- _Extracted records_:
☆ ☆ ☆ ☆

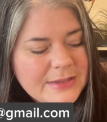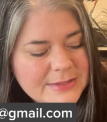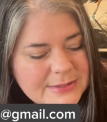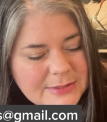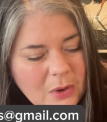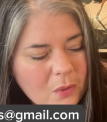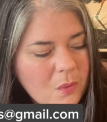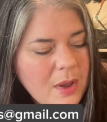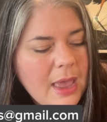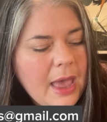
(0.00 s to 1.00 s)

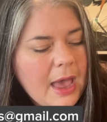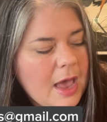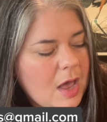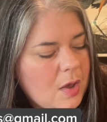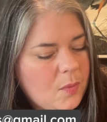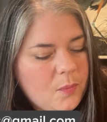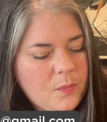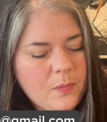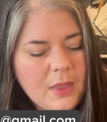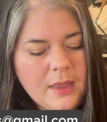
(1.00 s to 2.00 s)
So,
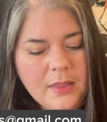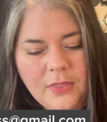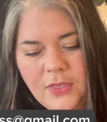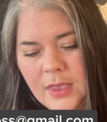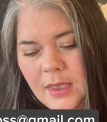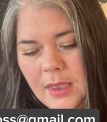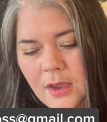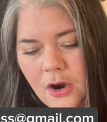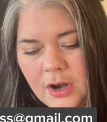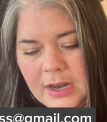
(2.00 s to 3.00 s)
the
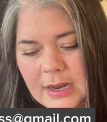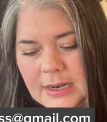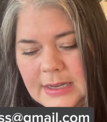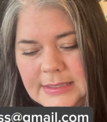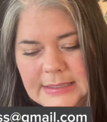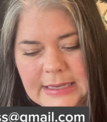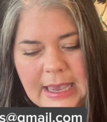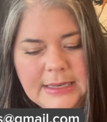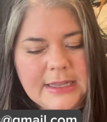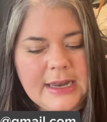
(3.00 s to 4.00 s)
Guardian is
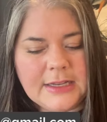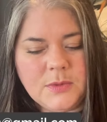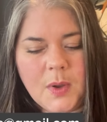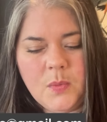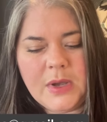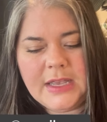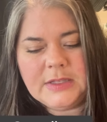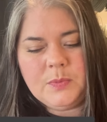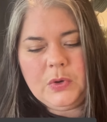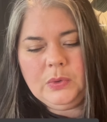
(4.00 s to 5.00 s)
done. The next one
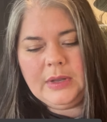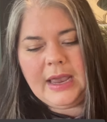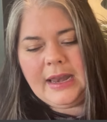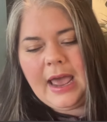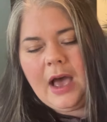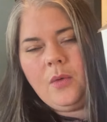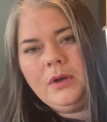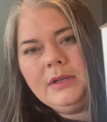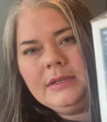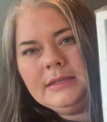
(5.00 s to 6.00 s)
was Moonlight
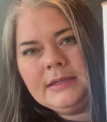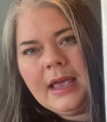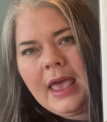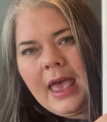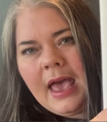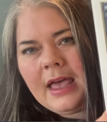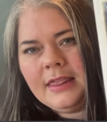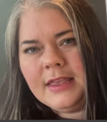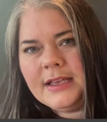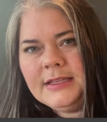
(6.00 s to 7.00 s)
Owls,
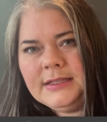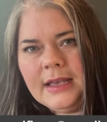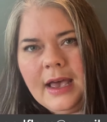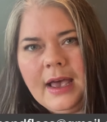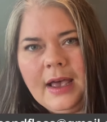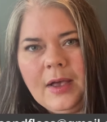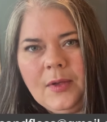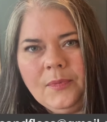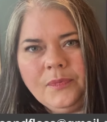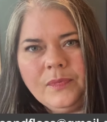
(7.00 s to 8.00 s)
and this
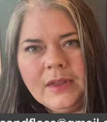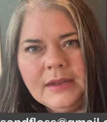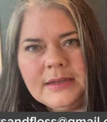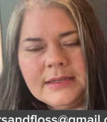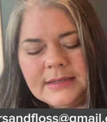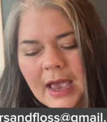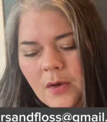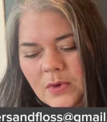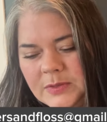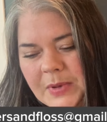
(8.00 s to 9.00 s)

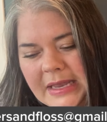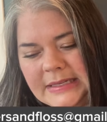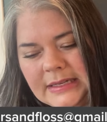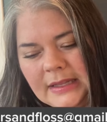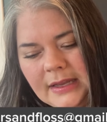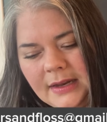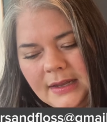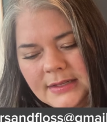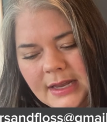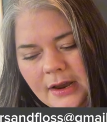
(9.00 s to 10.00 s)
design was by Dylan
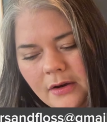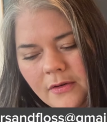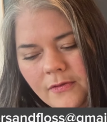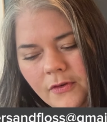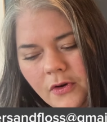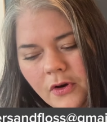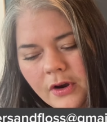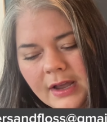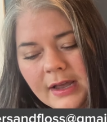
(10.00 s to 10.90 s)
Attaire for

☆ ☆ ☆ ☆

- _Assignment_:
Starting with the line that holds "(6.00 s to 7.00 s)", return each line exactly through the final line of the entries above; pictures are not part of the output.

- _Your response_:
(6.00 s to 7.00 s)
Owls,
(7.00 s to 8.00 s)
and this
(8.00 s to 9.00 s)

(9.00 s to 10.00 s)
design was by Dylan
(10.00 s to 10.90 s)
Attaire for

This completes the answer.